First forward to 2008 as I am raising my four children alone, I have to ask the question, once more, “daddy where are you”? The man who raised me was a real man. Never did he once give it away that he was not my real father. “Daddy where are you?!”
As I go through the daily maze, called my life, I see a lot of women with multiple offspring going through their own mazes. Where are the daddies? The strained, often pained look on their faces as they transport their children to and from the daycare, the schools, the grocery stores, the doctor’s office, the movies (if they can afford it), the front doors of their homes, with roofs barely over their heads, is the same look I’m sure others see upon my face.
As my children are growing up, I feel the sadness come over me sometimes, only when I have time to think about it, of course. I wonder how a human being, with hot, red blood running through their veins and their heart leave behind children whom they helped co-create. Do they even have a heart? They can’t.

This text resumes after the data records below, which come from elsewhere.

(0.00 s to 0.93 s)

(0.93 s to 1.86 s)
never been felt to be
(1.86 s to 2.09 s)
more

I can’t imagine a day going by without me hearing my children, even when they get on my last nerve. None of them asked to be here. All of them deserve the love or lust, in which they were created from.

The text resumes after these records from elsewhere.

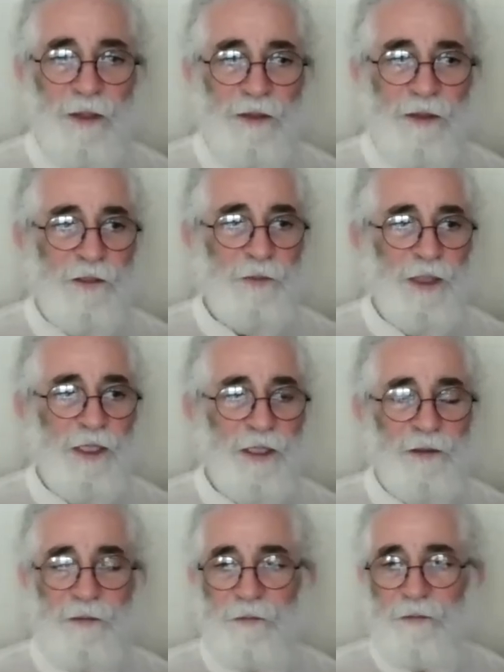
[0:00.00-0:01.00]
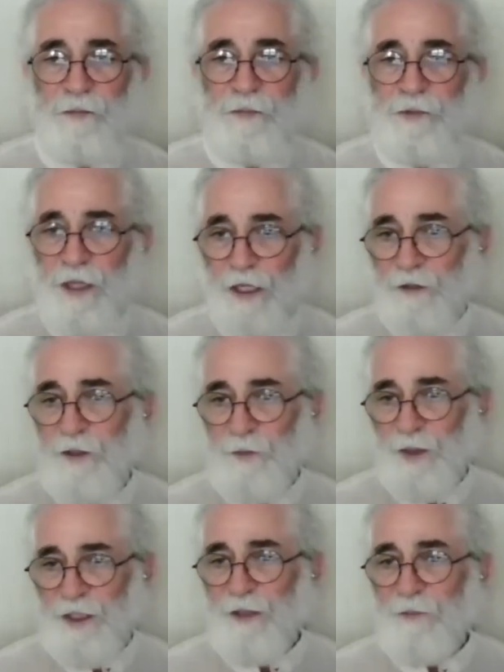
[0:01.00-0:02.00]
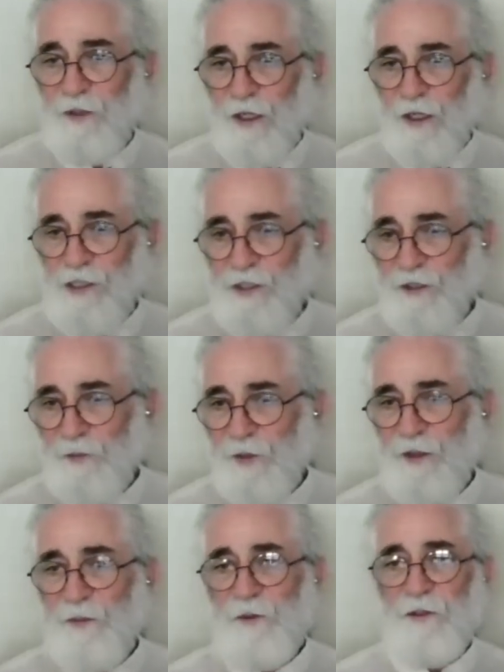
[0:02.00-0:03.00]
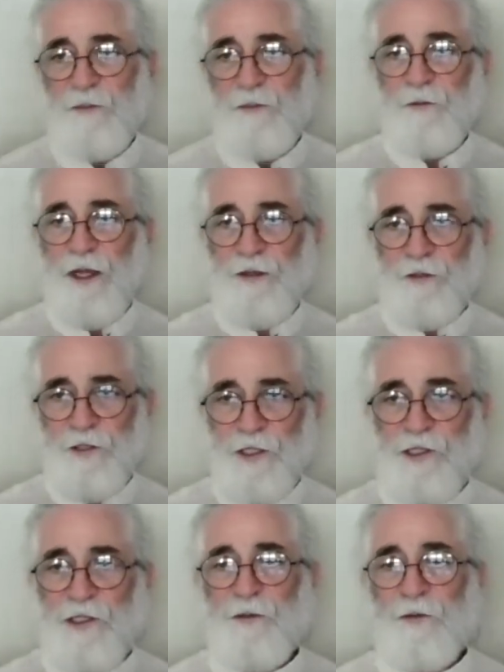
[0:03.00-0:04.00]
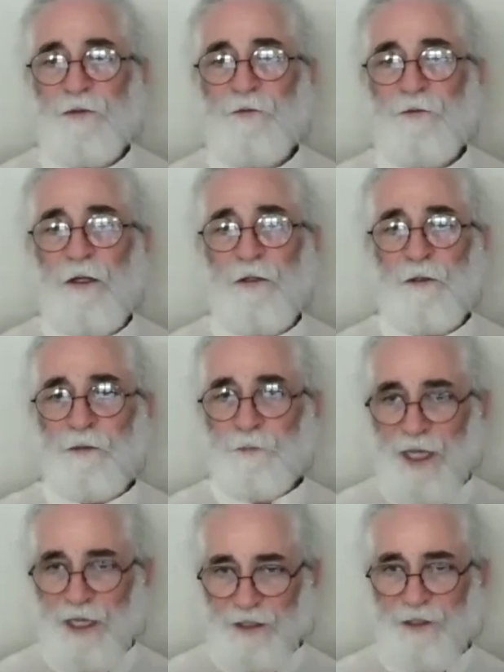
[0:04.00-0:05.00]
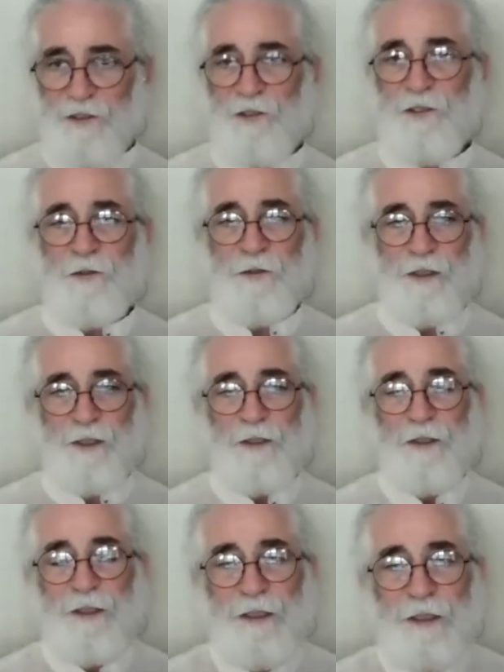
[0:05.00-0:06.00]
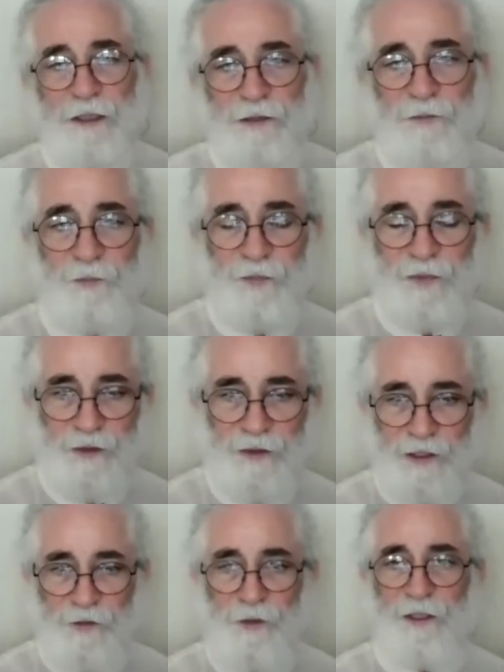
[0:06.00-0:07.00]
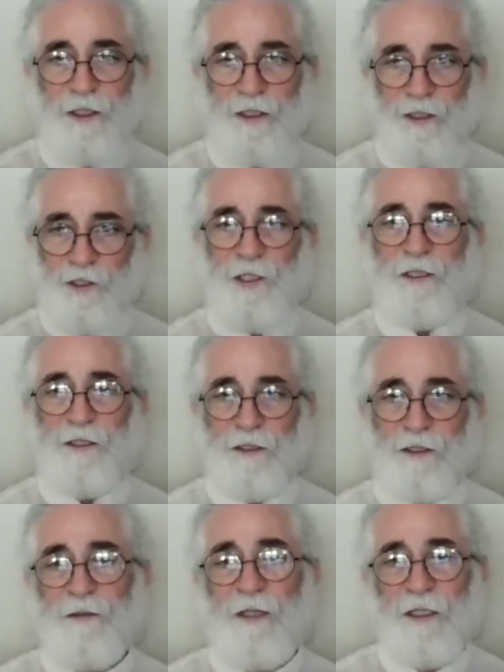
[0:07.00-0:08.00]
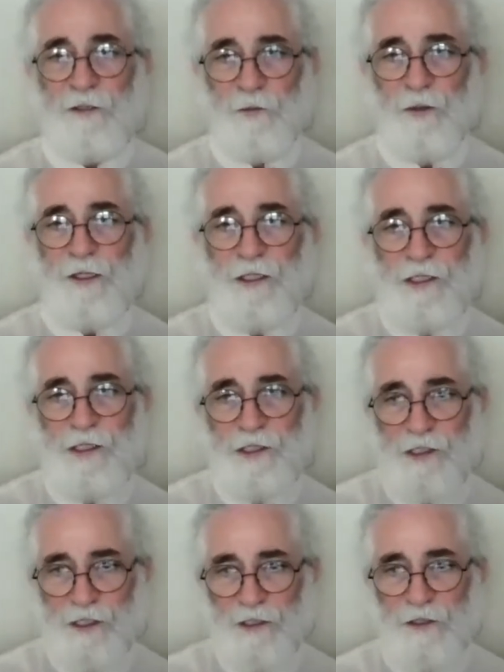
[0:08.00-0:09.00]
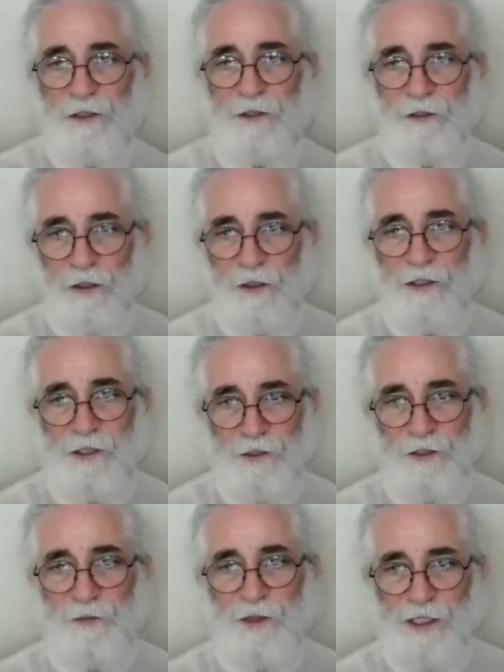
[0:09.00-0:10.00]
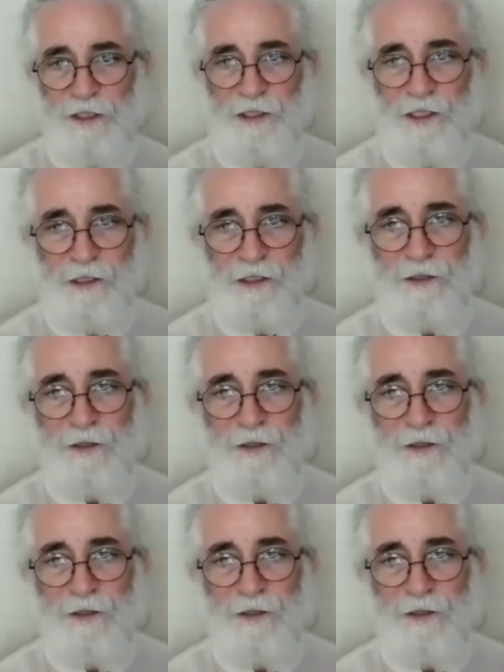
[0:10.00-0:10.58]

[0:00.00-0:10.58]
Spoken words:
to become not to become lost in them anymore, but rather just to fall back into this recognition that awareness is here under all circumstances,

There are a multitude of children being raised by single mothers, doing the best that they can to ensure that their children have the basics of human survival needs. But it’s so unfair that the daddies are missing in action. Yes, we make poor choices in our selection of co-creators, but that still doesn’t justify the fact that a man can just up and leave the scene never to look back again. How do you think it makes our boy children feel to know that daddy doesn’t care enough to be involved in their lives? And as they get older and are around other children with daddies who are present in their lives, I’m sure they ask the question to themselves, “daddy where are you”?
Let’s not even think about our little girls who’ll never be, a daddy’s little girl. It used to be a special thing to be called “daddy’s little girl”, but the daddies aren’t even around to give them that title. Who’s going to protect our girls from the big bad wolves out there? Mommy’s busy trying to ward off her own big, bad wolves in sheep’s clothing.
There aren’t many unselfish men out there willing to step in where they see that a man needs to be, like the man who raised me. Children need that male influence, but it’s not there. The men that we used to be able to look up to and respect in the community have turned their backs, as well. Mister Pastor is so busy trying to lay hands on momma, he don’t have any hands left to hand out discipline to a wayward, fatherless child in his congregation. What are we supposed to do? How are women supposed to raise these boys into men? We can only do so much. What about the “big talk”? Maybe it’s just as well that men aren’t around for that. Given the present conditions and thought process of our men, I think it’s better to have no input than input that could influence our young boys into making generational errors about parenting in their future. As I struggle to raise my four children into responsible, independent, self-respecting individuals, I thank God that this woman is strong enough to endure the task at hand and not waste too much time asking the question, “daddy, where are you”?